Title: Programming and Optimization of Big Data Applications on Heterogeneous Computing Systems
Subject: Computer and Information Science
Faculty: Faculty of Technology
Date: Thursday 20 December 2018 at 3.00 pm
Place: Room D1136, building D, Växjö
External reviewer: Associate Professor Paweł Czarnul, Gdańsk University of Technology, Poland
Examining committee: Professor Erwin Laure, KTH Royal Institute of Technology, Sweden; Professor Kristian Sandahl, Linköping University, Sweden; Associate Professor Miquel Pericas, Chalmers University of Technology, Sweden
Chairperson: Associate Professor Arianit Kurti, Department of Computer Science and Media Technology, Linnaeus University
Main supervisor: Associate Professor Sabri Pllana, Department of Computer Science and Media Technology, Linnaeus University
Assistant supervisor: Senior Lecturer Jesper Andersson, Department of Computer Science and Media Technology, Linnaeus University
Examiner: Professor Welf Löwe, Department of Computer Science and Media Technology, Linnaeus University
Spikning: Thursday 29 November 2018 at 10.00 am at the University library in Växjö
The next-generation sequencing instruments enable biological researchers to generate voluminous amounts of data.
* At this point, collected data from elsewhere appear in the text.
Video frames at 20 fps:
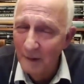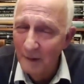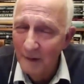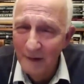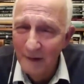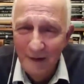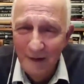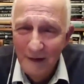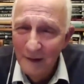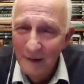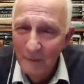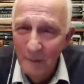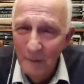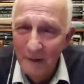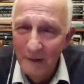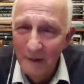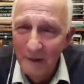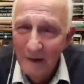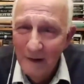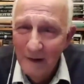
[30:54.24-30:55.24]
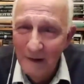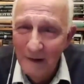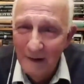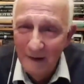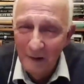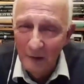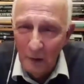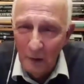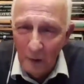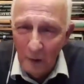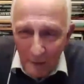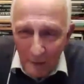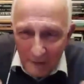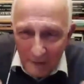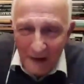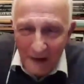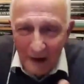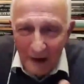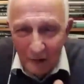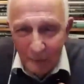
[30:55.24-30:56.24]
where you talk
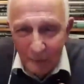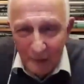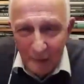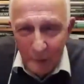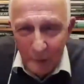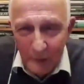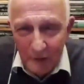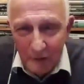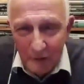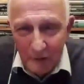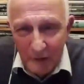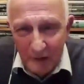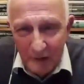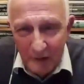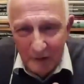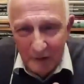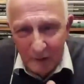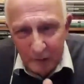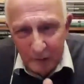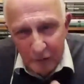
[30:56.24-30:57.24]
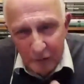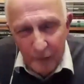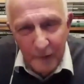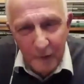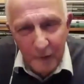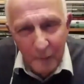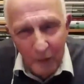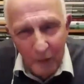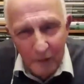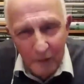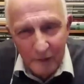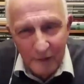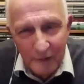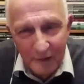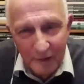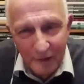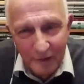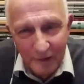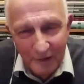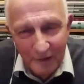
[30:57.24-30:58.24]
about the connection between truth and
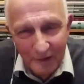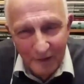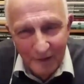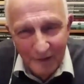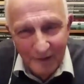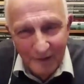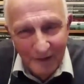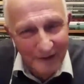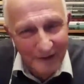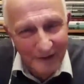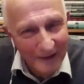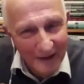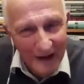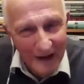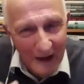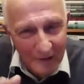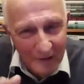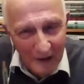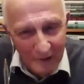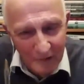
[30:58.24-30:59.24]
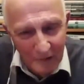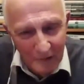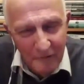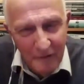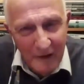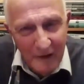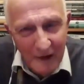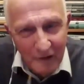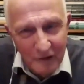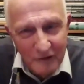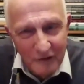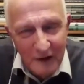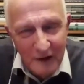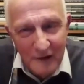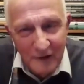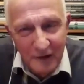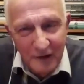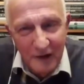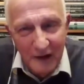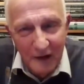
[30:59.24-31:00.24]
politics. It's a very
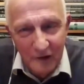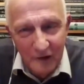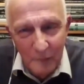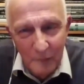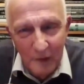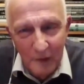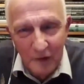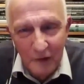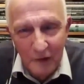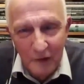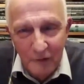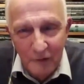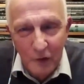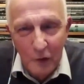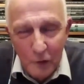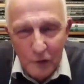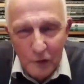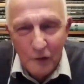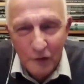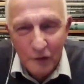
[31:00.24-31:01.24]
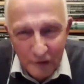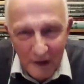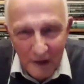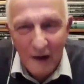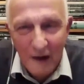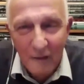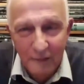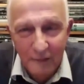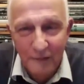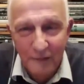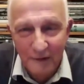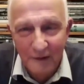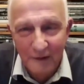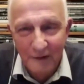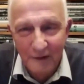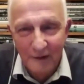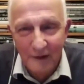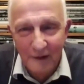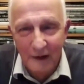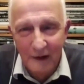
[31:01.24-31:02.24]
strange connection, because if you yourself
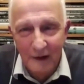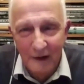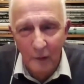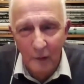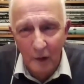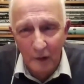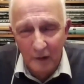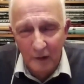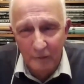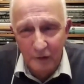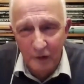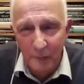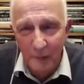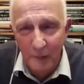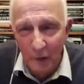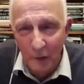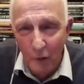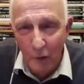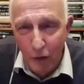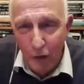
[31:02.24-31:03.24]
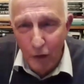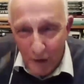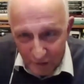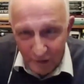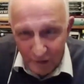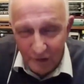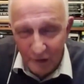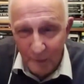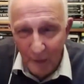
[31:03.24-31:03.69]
I've just been told this is the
In the near future, it is projected that genomics will be the largest source of big-data. A major challenge of big data is the efficient analysis of very large data sets. Modern heterogeneous parallel computing systems, which comprise multiple CPUs, GPUs, and Intel Xeon Phis, can cope with the requirements of big-data analysis applications. However, utilizing these resources to their highest possible extent demands advanced knowledge of various hardware architectures and programming frameworks. Furthermore, optimized software execution on such systems demands consideration of many compile-time and run-time system parameters.
In this thesis, we study and develop parallel pattern matching algorithms for heterogeneous computing systems. We apply our pattern matching algorithm for DNA sequence analysis. Experimental evaluation results show that our parallel algorithm can achieve more than 50x speedup when executed on host CPUs and more than 30x when executed on Intel Xeon Phi compared to the sequential version executed on the CPU.
Thereafter, we combine machine learning and search-based meta-heuristics to determine near-optimal parameter configurations of parallel matching algorithms for efficient execution on heterogeneous computing systems. We use our approach to distribute the workload of the DNA sequence analysis application across the available host CPUs and accelerating devices and to determine the system configuration parameters of a heterogeneous system that comprise Intel Xeon CPUs and Xeon Phi accelerator. Experimental results show that the execution that uses the resources of both host CPUs and accelerating device outperforms the host-only and the device-only executions.
Furthermore, we propose programming abstractions, a source-to-source compiler, and a run-time system for heterogeneous stream computing. Given a source code annotated with compiler directives, the source-to-source compiler can generate device-specific code. The run-time system can automatically distribute the workload across the available host CPUs and accelerating devices. Experimental results show that our solution significantly reduces the programming effort and the generated code delivers better performance than the CPUs-only or GPUs-only executions.